[Stored data entries]
+-------+

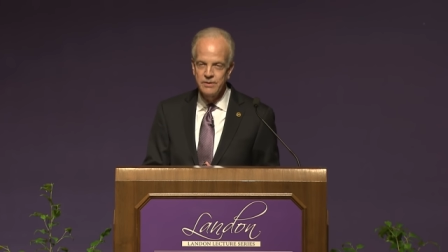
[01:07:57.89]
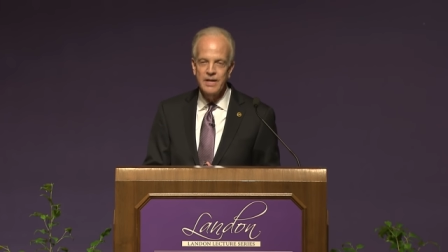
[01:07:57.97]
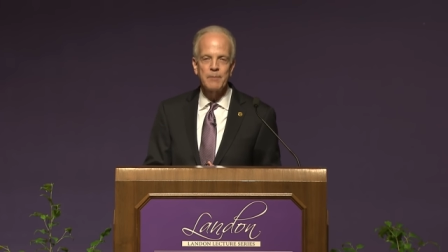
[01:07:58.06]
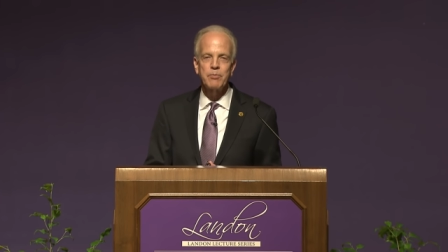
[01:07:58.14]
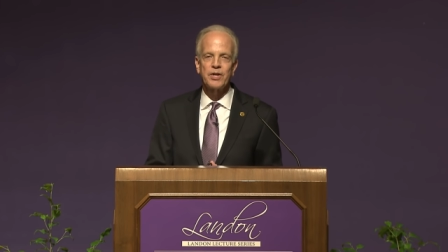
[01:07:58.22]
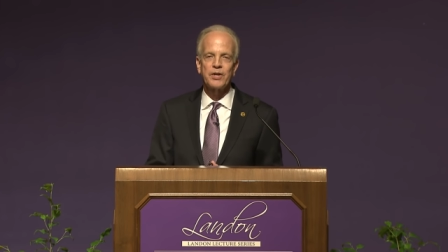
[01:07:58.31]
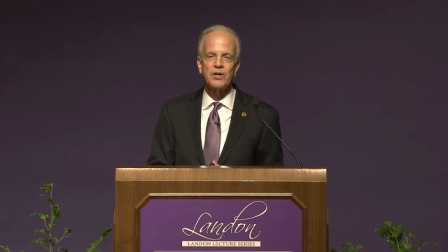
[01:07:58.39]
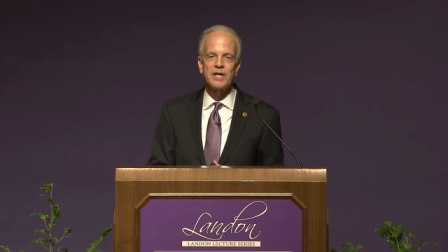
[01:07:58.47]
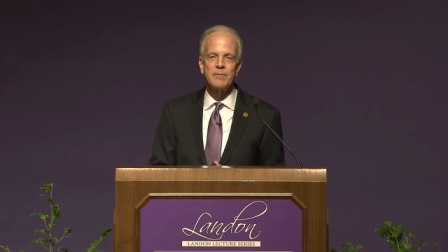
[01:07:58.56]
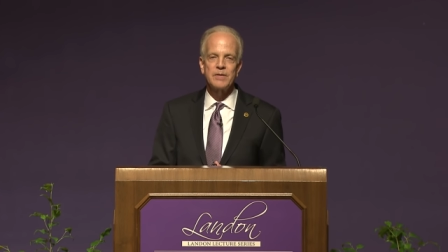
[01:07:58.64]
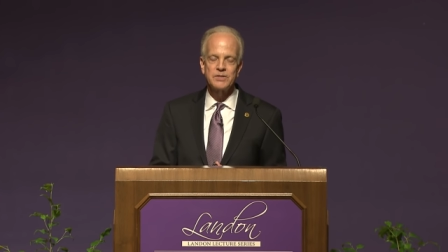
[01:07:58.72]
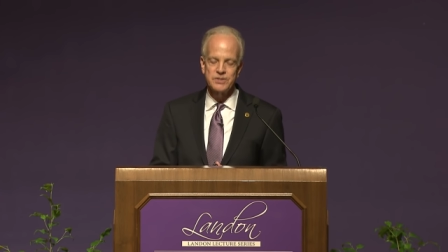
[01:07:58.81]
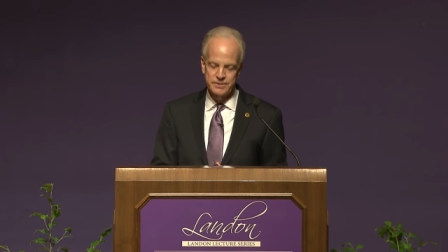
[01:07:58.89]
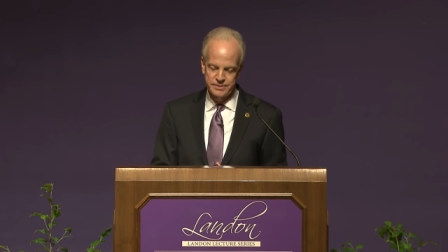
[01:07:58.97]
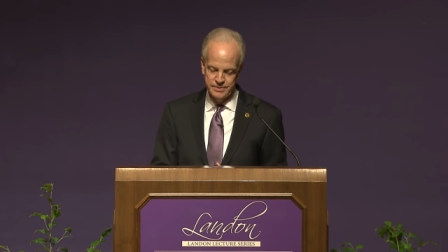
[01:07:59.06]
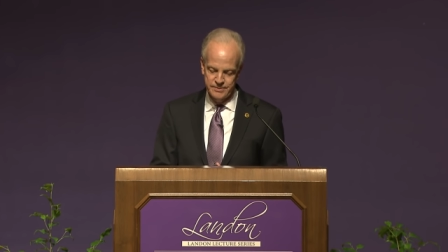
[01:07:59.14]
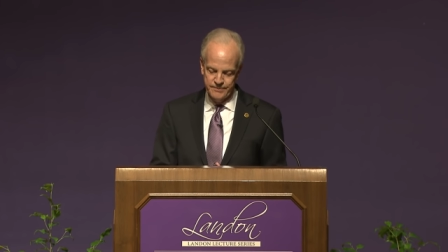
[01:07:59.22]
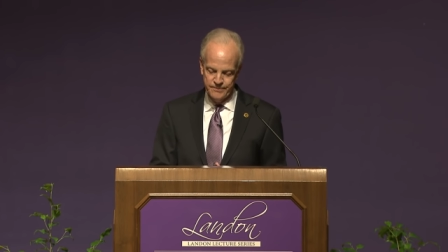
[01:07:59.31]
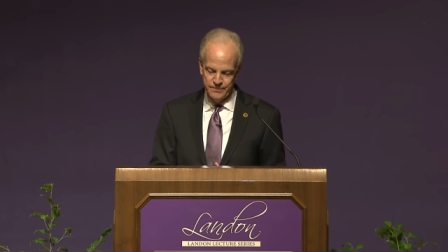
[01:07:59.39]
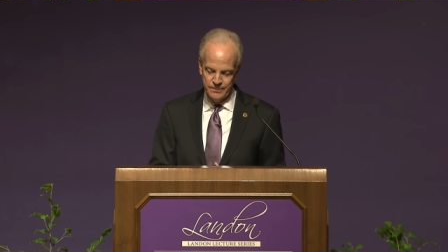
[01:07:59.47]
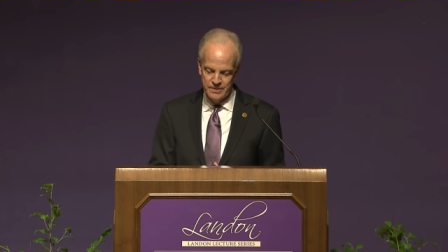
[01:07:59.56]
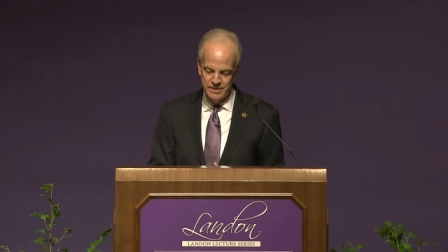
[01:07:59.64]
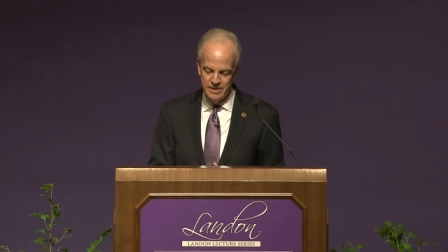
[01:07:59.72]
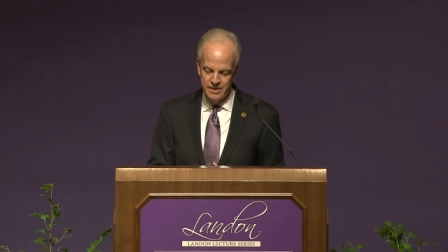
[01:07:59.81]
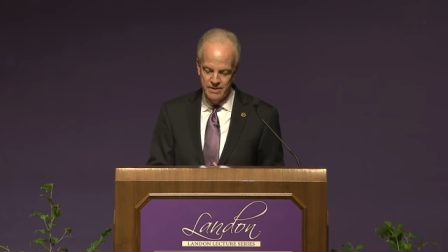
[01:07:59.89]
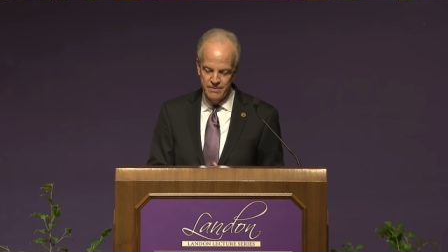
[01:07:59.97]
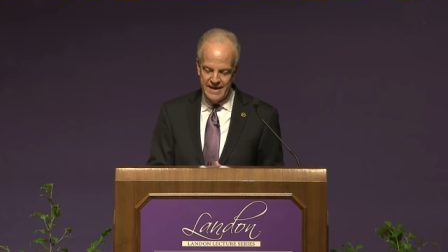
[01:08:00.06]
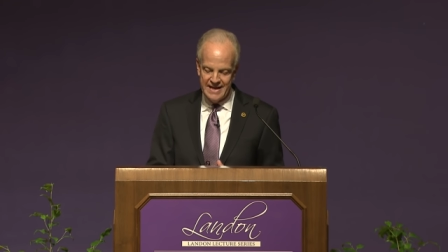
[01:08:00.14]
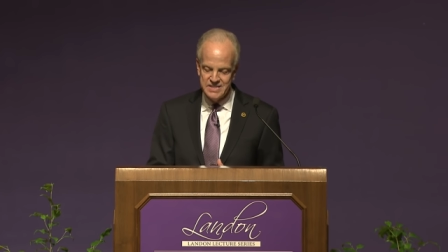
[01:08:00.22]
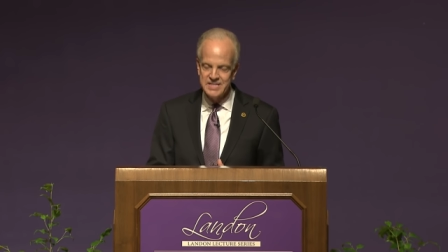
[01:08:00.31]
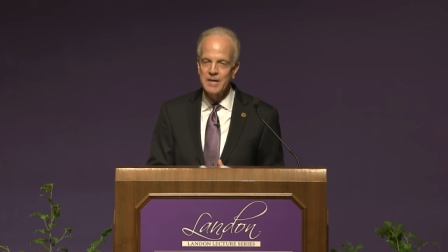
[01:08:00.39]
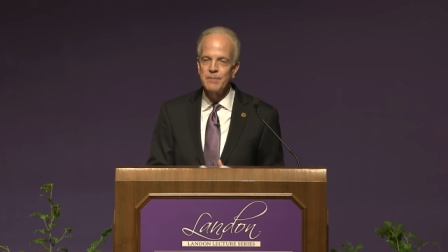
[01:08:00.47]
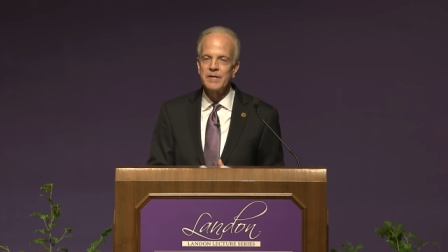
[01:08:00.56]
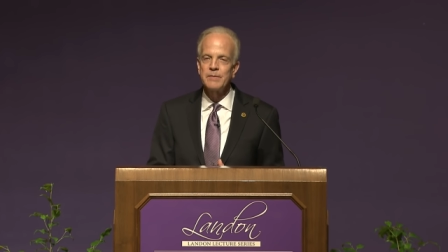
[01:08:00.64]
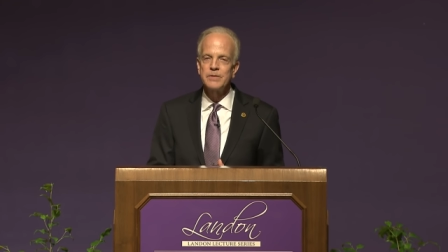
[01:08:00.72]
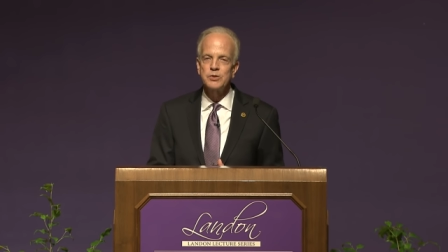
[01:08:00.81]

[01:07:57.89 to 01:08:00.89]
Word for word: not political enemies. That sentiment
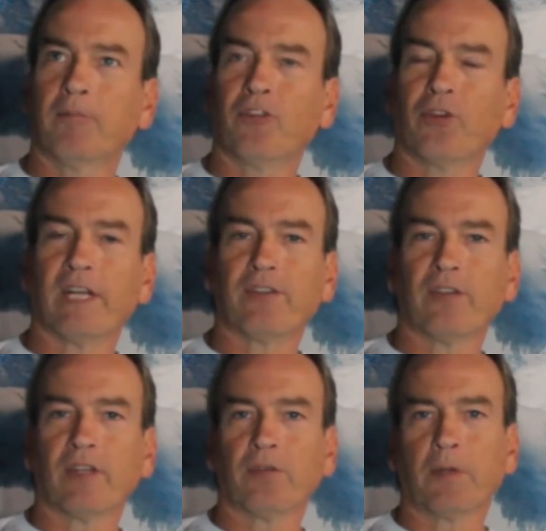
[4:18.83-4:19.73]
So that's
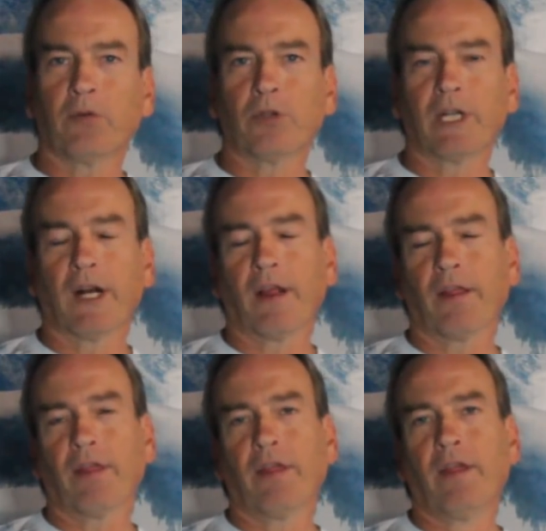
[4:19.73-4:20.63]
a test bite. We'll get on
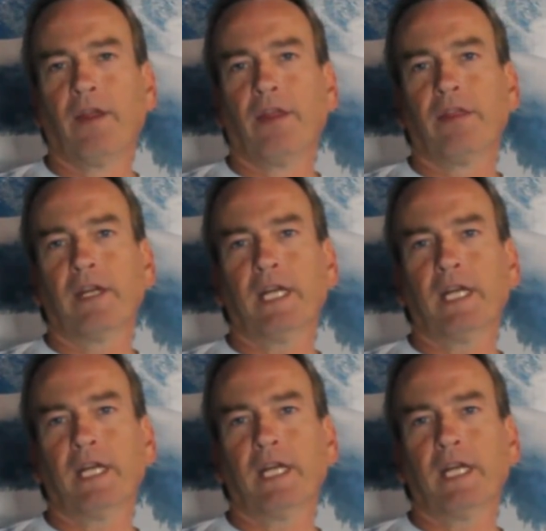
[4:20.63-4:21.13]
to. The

+-------+

■ How to complete this task:
Within the entries above, the lines from the one with "[01:07:59.47]" through the final line are to be printed exactly, with the pictures removed.

■ Exercise answer:
[01:07:59.47]
[01:07:59.56]
[01:07:59.64]
[01:07:59.72]
[01:07:59.81]
[01:07:59.89]
[01:07:59.97]
[01:08:00.06]
[01:08:00.14]
[01:08:00.22]
[01:08:00.31]
[01:08:00.39]
[01:08:00.47]
[01:08:00.56]
[01:08:00.64]
[01:08:00.72]
[01:08:00.81]

[01:07:57.89 to 01:08:00.89]
Word for word: not political enemies. That sentiment
[4:18.83-4:19.73]
So that's
[4:19.73-4:20.63]
a test bite. We'll get on
[4:20.63-4:21.13]
to. The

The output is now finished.